Dataset entries
● ● ● ● ● ● ●

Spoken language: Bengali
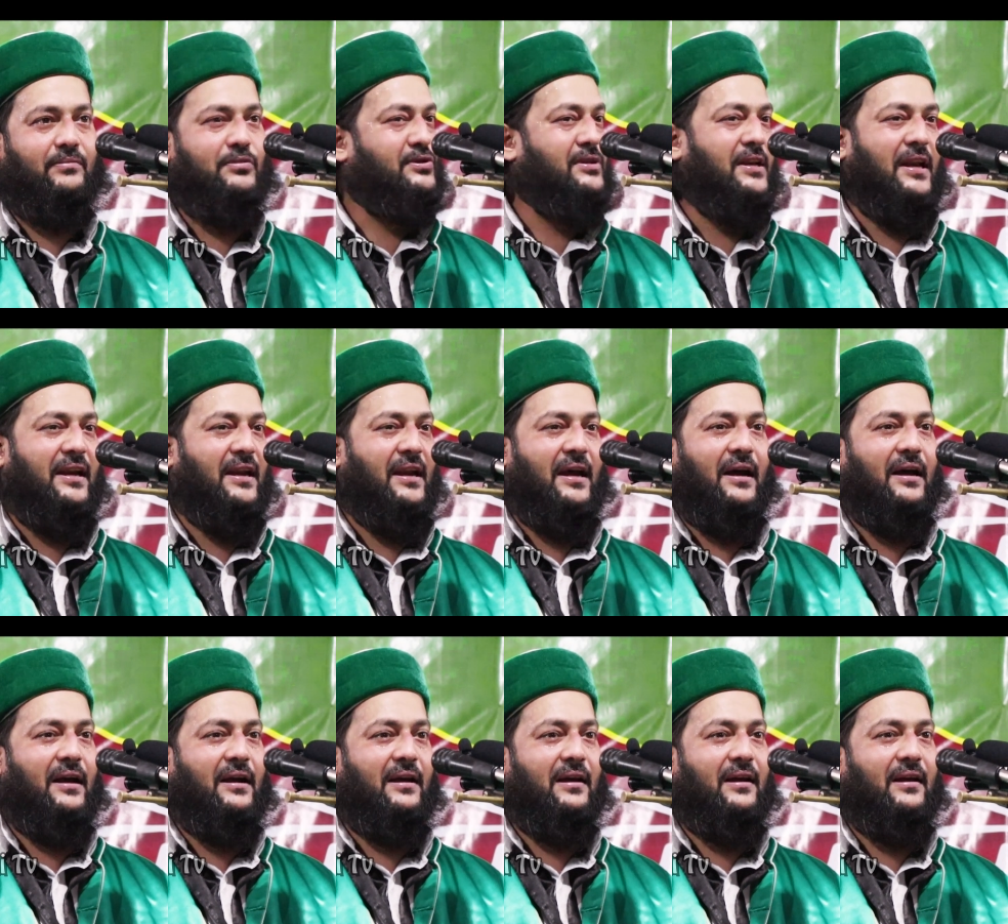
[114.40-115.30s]
বুঝলেন না
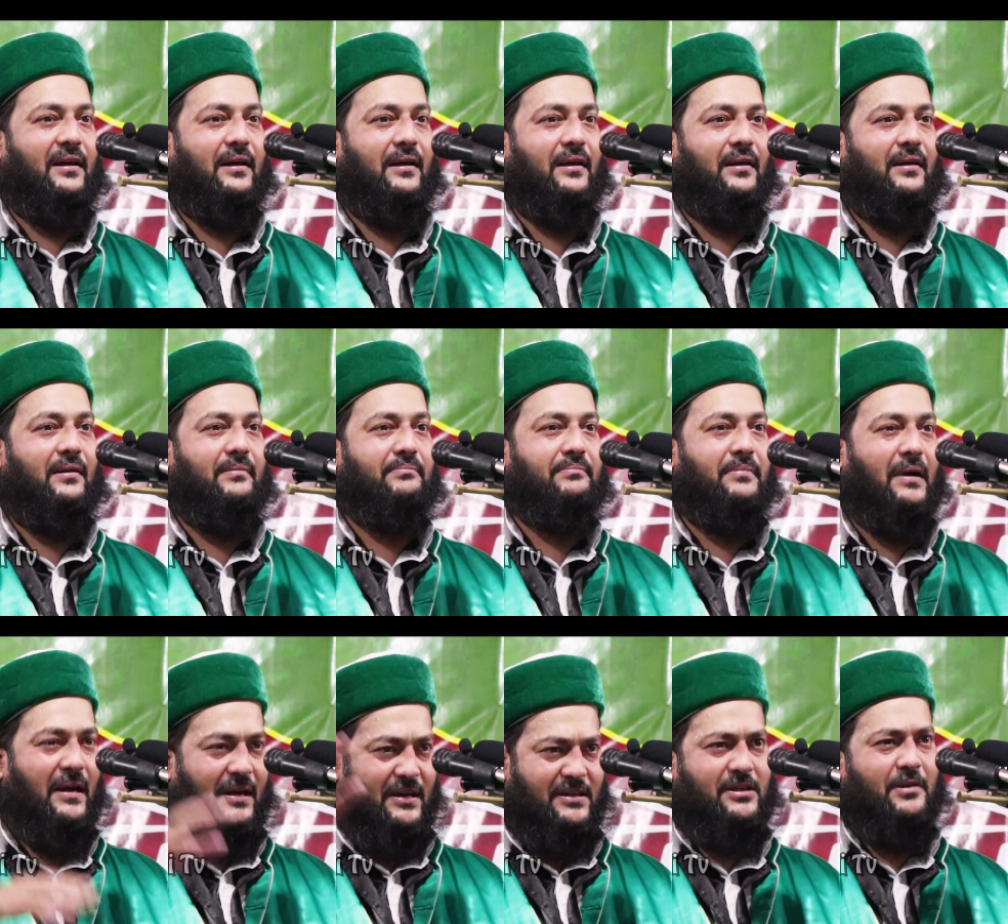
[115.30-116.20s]

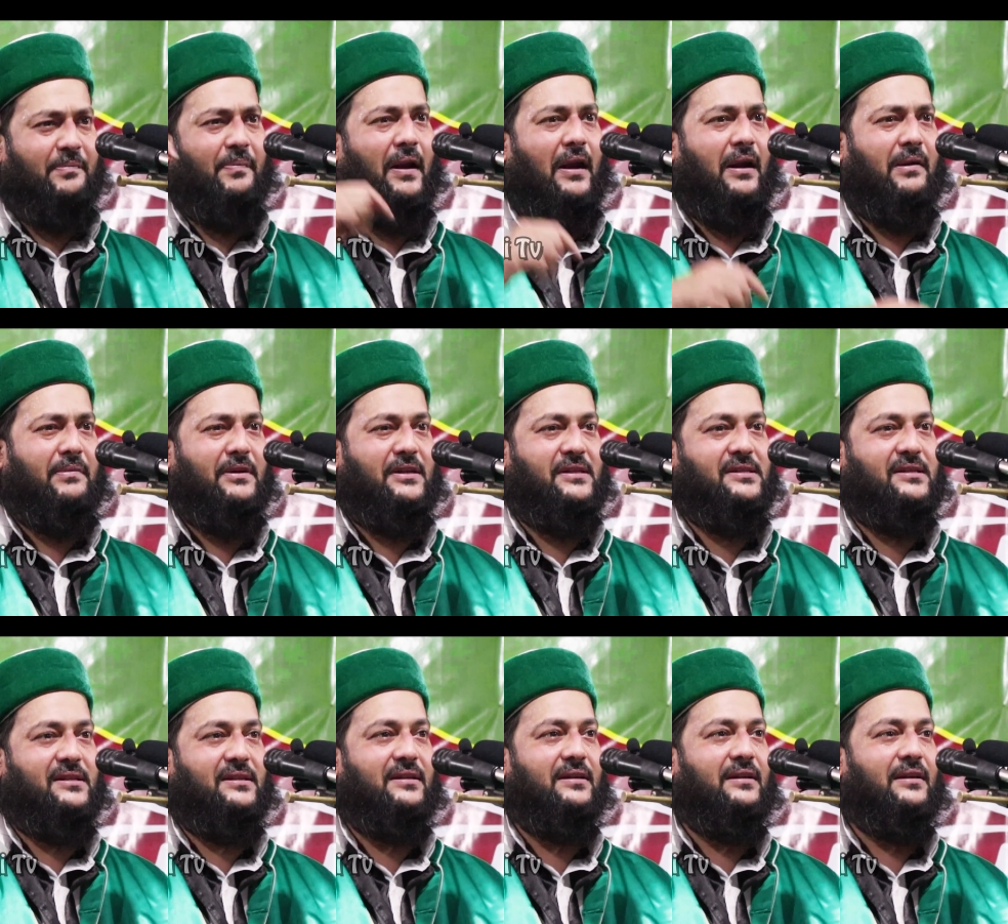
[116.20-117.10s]
বাংলাদেশের পার্লামেন্ট
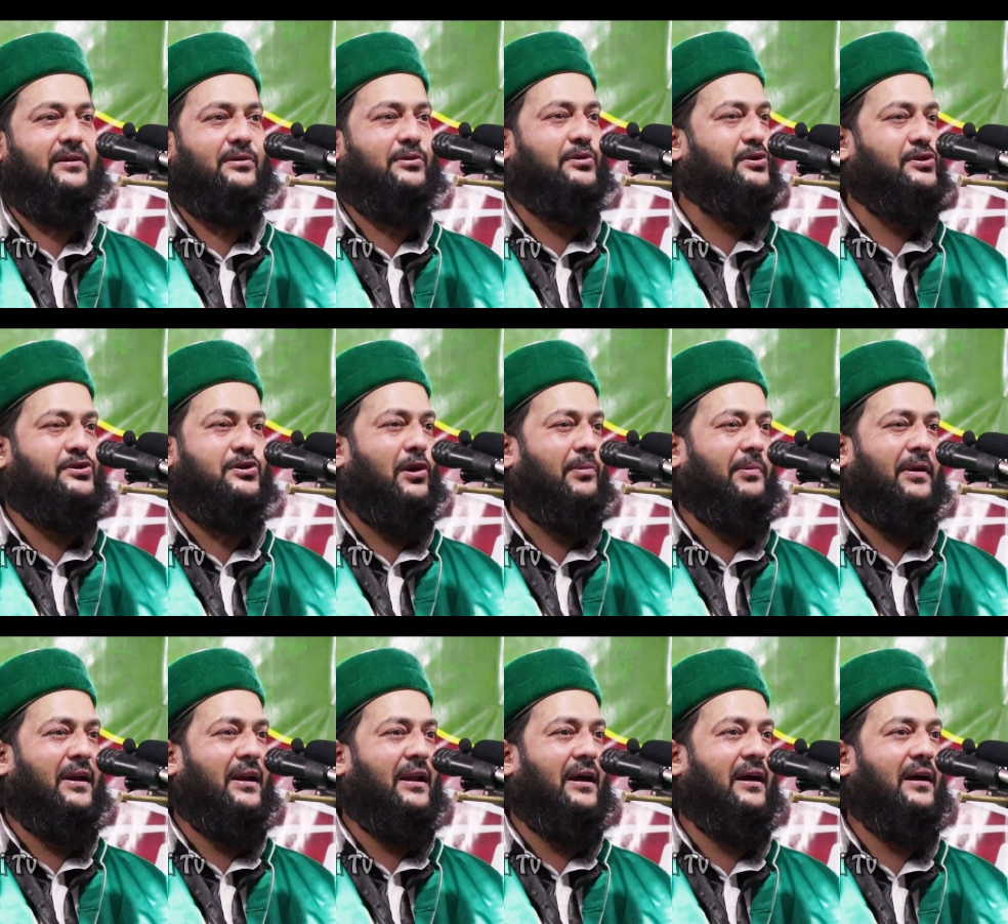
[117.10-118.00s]
খুশি
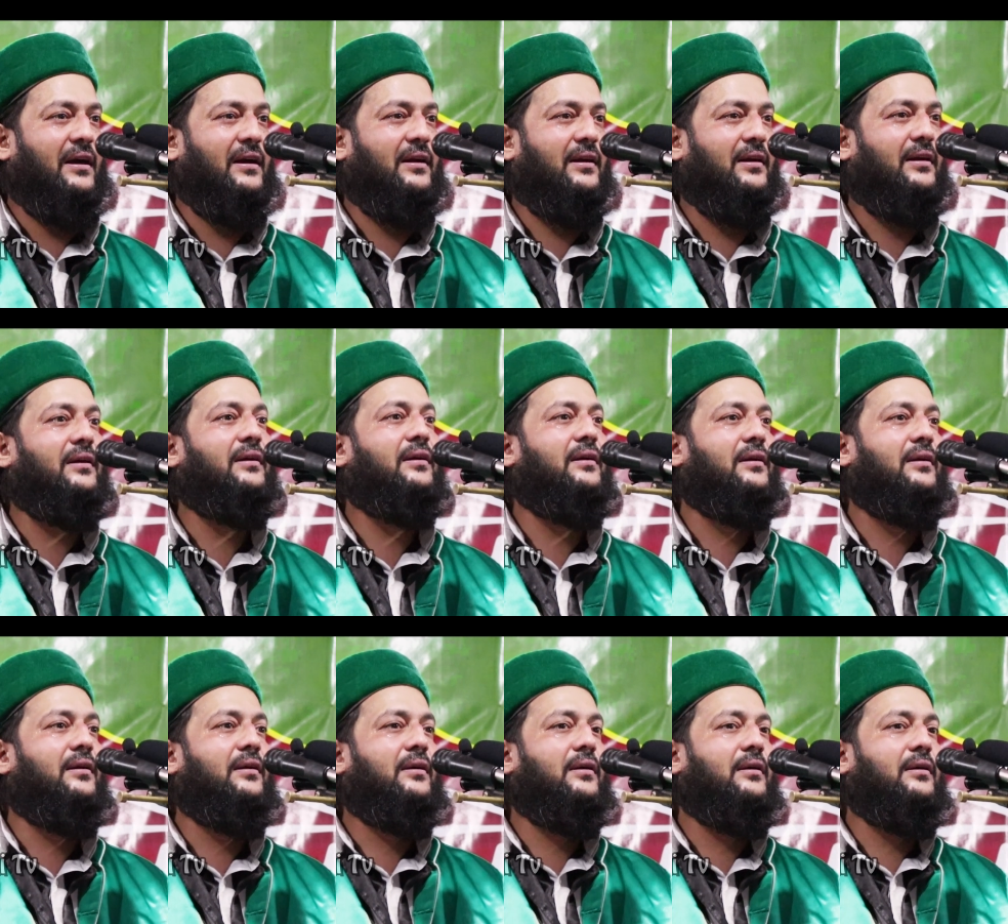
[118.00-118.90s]
হবেন না
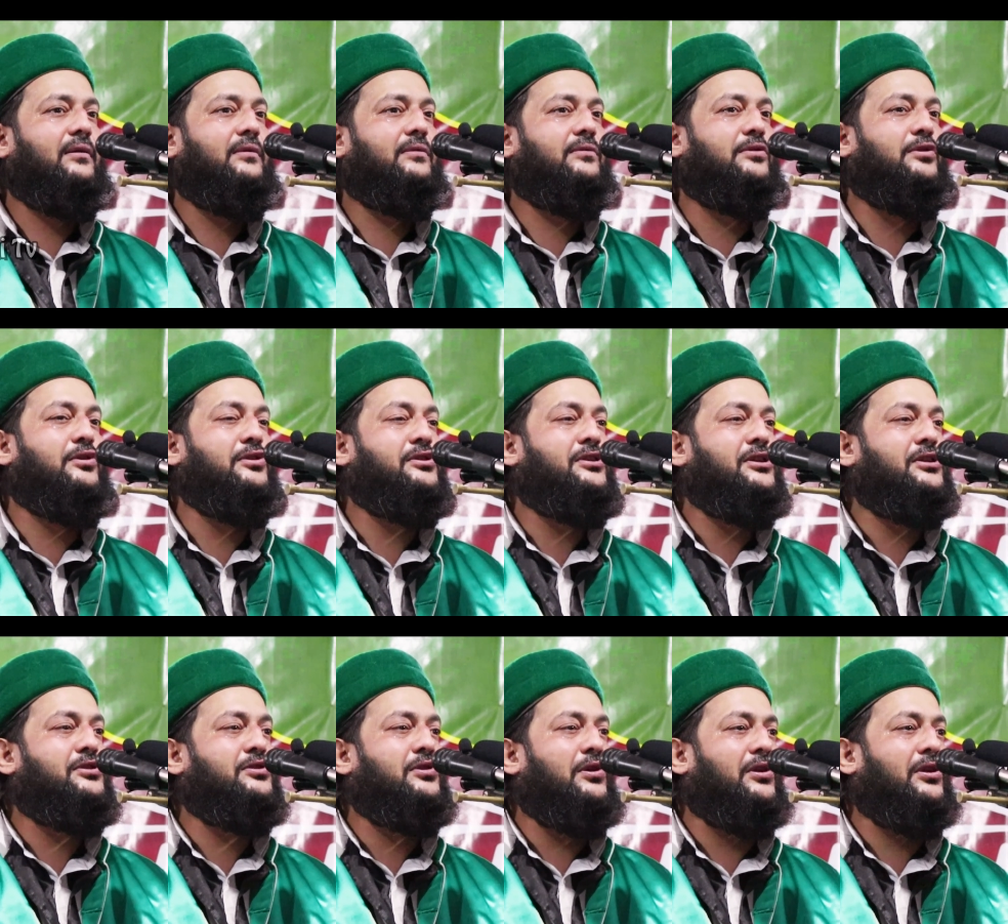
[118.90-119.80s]

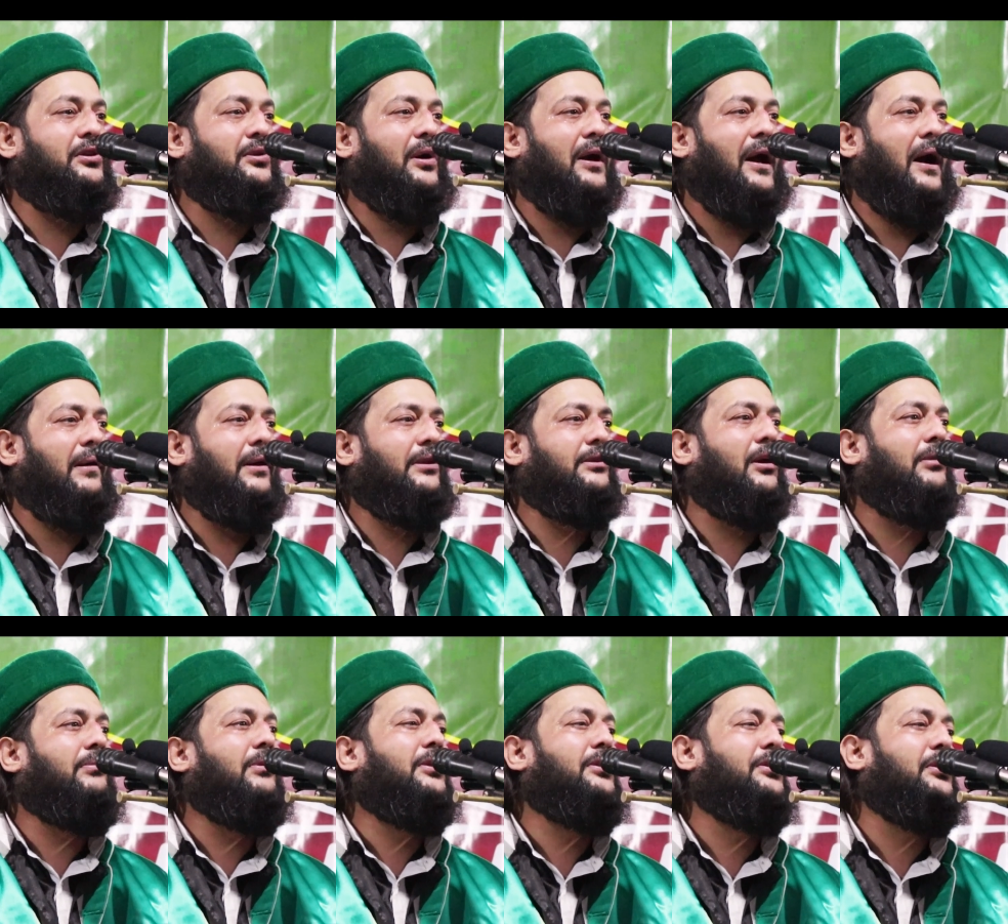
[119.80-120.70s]
খুশির চোটে তো খাওয়া
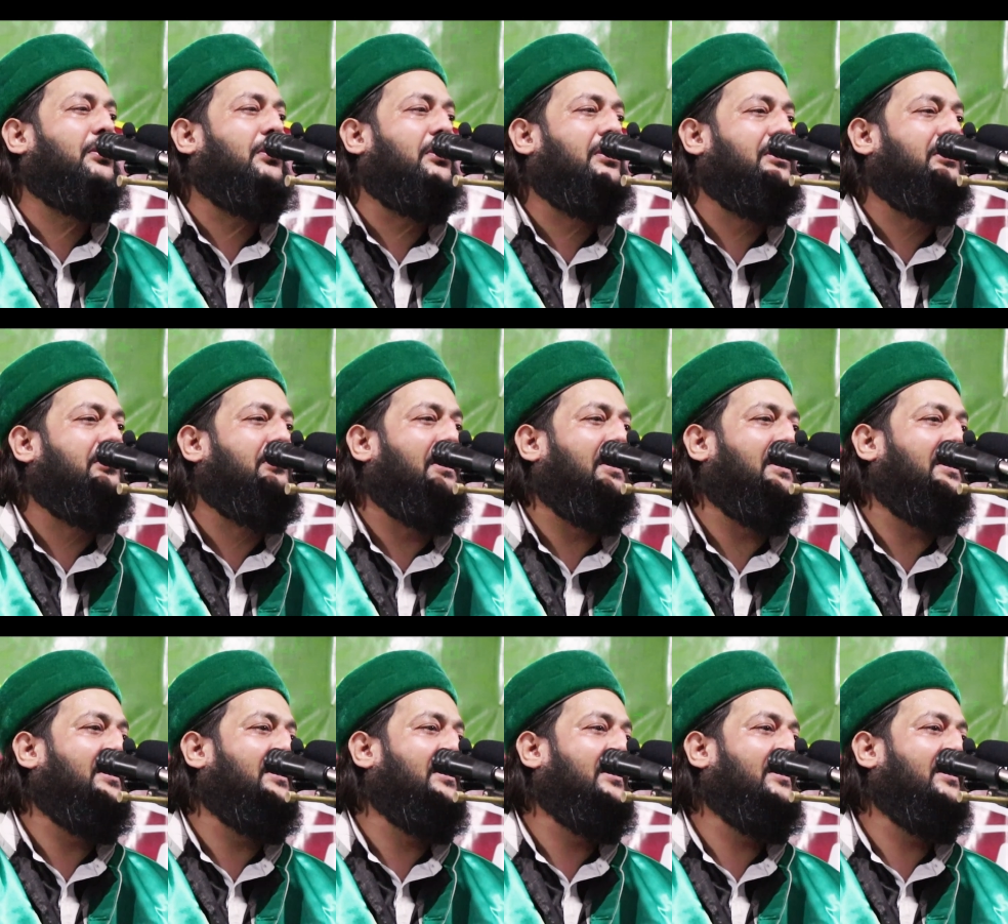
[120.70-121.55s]
দাওয়া বন্ধ করে দিবেন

● ● ● ● ● ● ●

Action item — Reproduce all of the entries exactly as they appear, though any picture they include must be omitted.

Response below —
Spoken language: Bengali
[114.40-115.30s]
বুঝলেন না
[115.30-116.20s]

[116.20-117.10s]
বাংলাদেশের পার্লামেন্ট
[117.10-118.00s]
খুশি
[118.00-118.90s]
হবেন না
[118.90-119.80s]

[119.80-120.70s]
খুশির চোটে তো খাওয়া
[120.70-121.55s]
দাওয়া বন্ধ করে দিবেন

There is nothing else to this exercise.